De acordo com a Petrobras, o aumento que vigora nesta terça-feira equivale a 2,73% depois de 53 dias sem reajustes.

O diabo é que não é só a gasolina que teve aumento. O preço do diesel também foi elevado em R$ 0,026 por litro, aumento médio de 1,2%, duas semanas após o último ajuste, quando houve corte de 3%.

Evidentemente que o preço do gás de cozinha também irá aumentar para o consumidor.
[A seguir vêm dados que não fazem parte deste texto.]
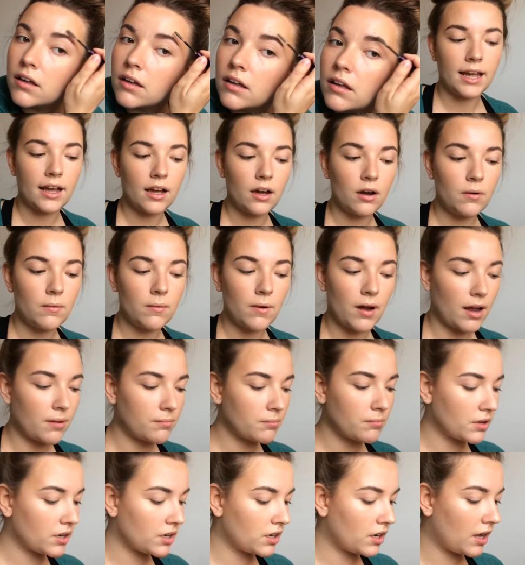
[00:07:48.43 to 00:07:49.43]
Now
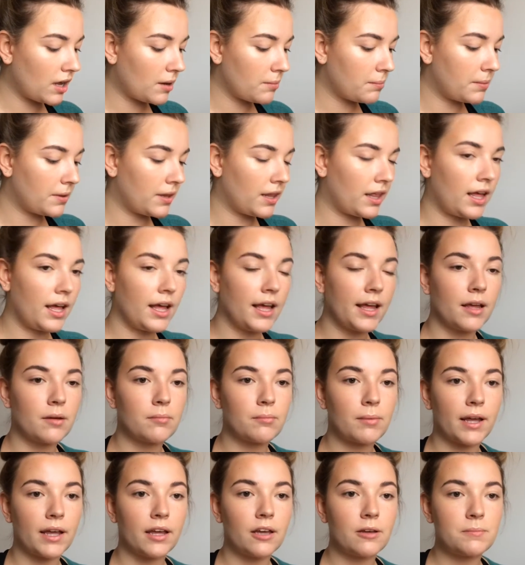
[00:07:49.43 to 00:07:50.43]
I'm gonna apply
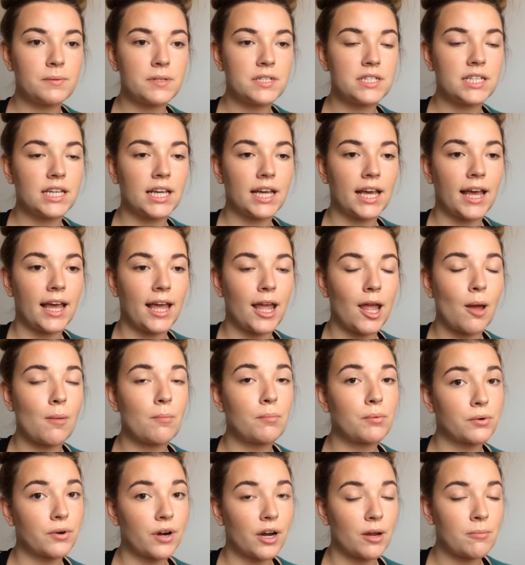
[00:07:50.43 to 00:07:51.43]
my Urban Decay
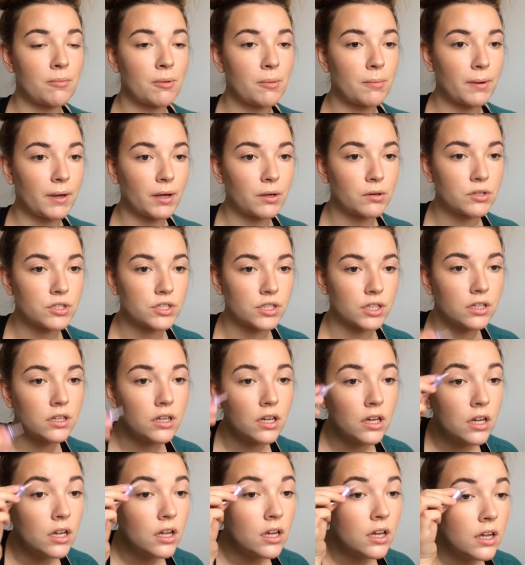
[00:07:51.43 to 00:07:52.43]
Primer
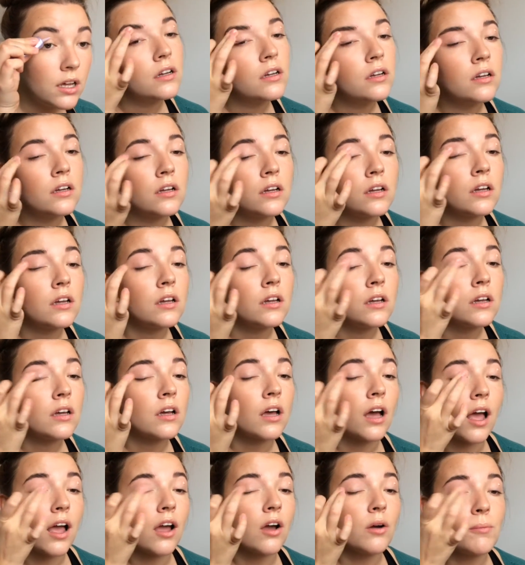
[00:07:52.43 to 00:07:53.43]
Potion.
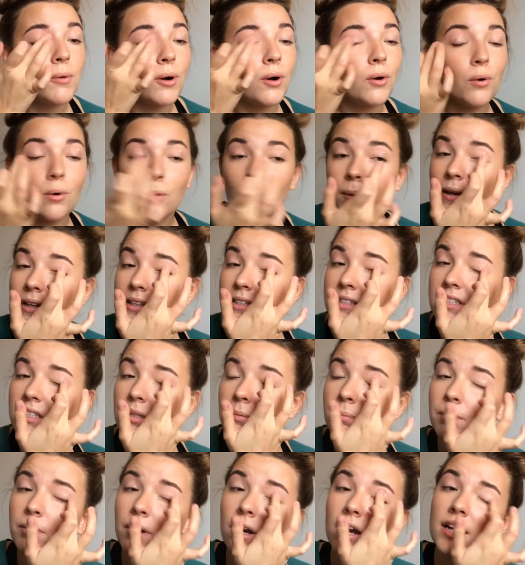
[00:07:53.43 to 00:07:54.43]
I'm always
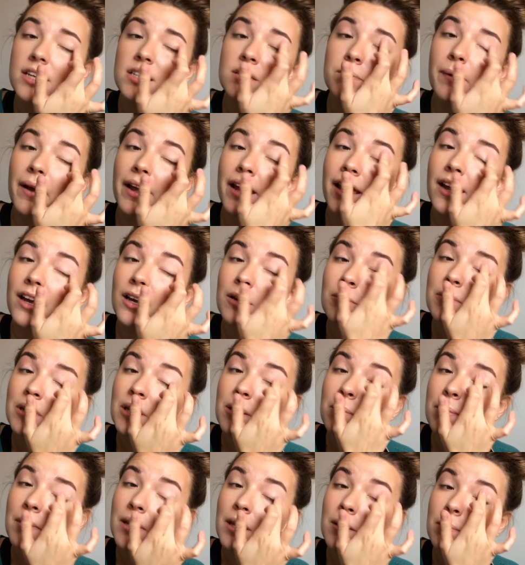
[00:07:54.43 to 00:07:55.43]
surprised by how
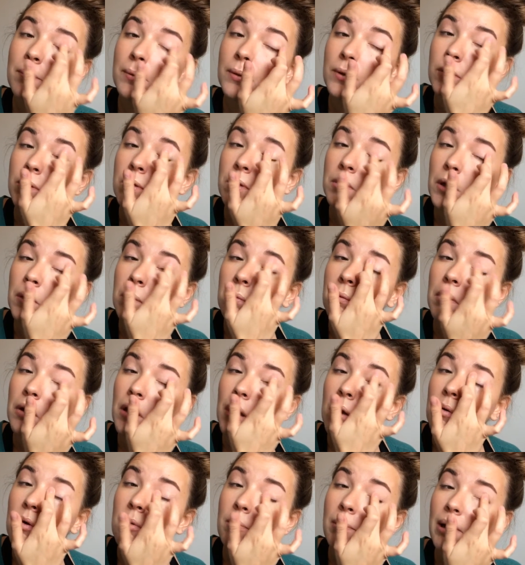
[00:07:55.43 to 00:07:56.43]
many people don't
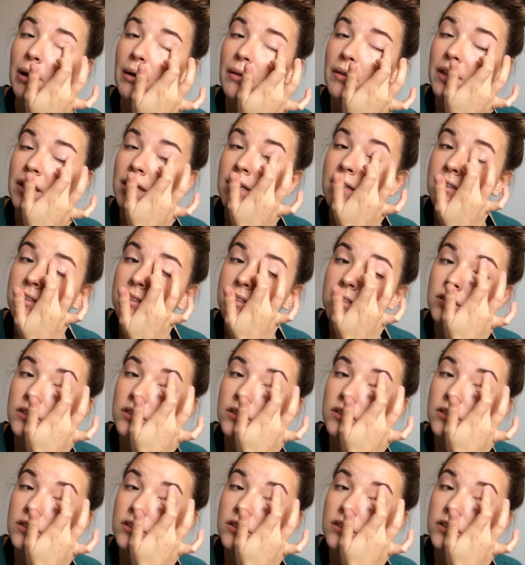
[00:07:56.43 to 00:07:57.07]
know about this.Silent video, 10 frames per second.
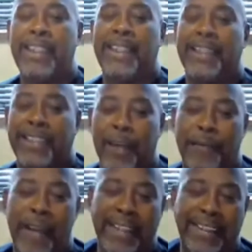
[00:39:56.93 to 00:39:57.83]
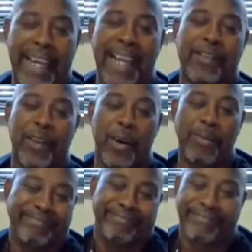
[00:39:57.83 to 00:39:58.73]
and stuff like that.
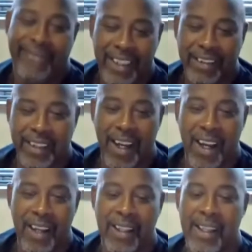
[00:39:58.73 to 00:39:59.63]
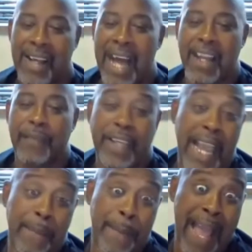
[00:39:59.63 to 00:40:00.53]
So it's I love the
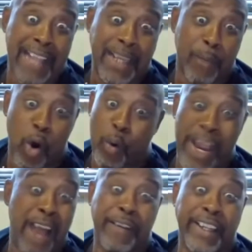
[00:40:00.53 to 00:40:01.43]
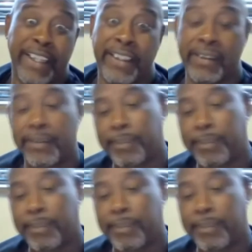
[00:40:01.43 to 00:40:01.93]
game of basketball wherever it is,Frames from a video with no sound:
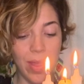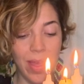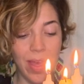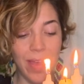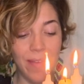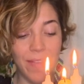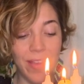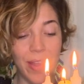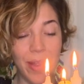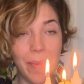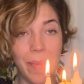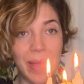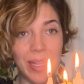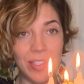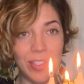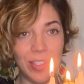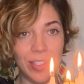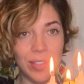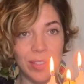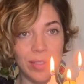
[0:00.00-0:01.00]
I very
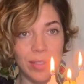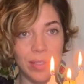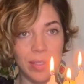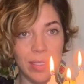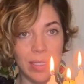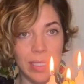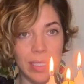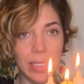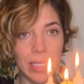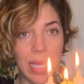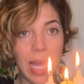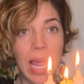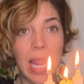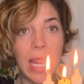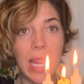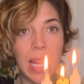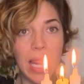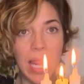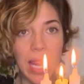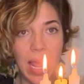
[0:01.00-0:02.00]
much
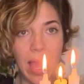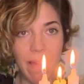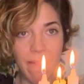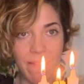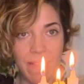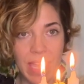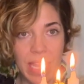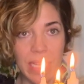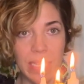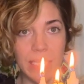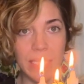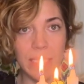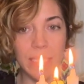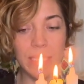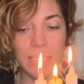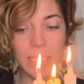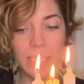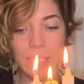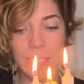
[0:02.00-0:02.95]
love it.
Em algumas praças, o botijão de 13 kg custa mais de R$ 100.

O diabólico aumento no preço da gasolina ocorre apenas 1 dia após o dólar bater recorde histórico de R$ 4,20 desde a criação do Plano Real.

Note o caríssimo leitor que o Brasil é autossuficiente na produção de petróleo a partir da exploração nas jazidas de pré-sal, iniciadas nos governos de Lula e Dilma.
O governo Bolsonaro, por instrução do ministro Paulo Guedes, manteve a dolarização na política de reajuste nos combustíveis desde Michel Temer (que Deus o guarde!). Isto significa que nós, os brasileiros, recebemos nossos salários em real, mas continuamos pagando em dólar pelos derivados de petróleo, qual seja, quando abastecemos o carro ou comprar o gás para cozinhar o feijão nosso de cada dia.

Para exemplificar: os salários, quando existem, são reduzidos e congelados; a gasolina, o gás e o diesel, ao contrário, têm reajuste atrelados ao aumento da moeda norte-americana e à cotação internacional do petróleo.

Portanto, o aumento de gasolina e derivados do petróleo, a partir de hoje, é mais um crime de Bolsonaro et caterva contra a economia popular.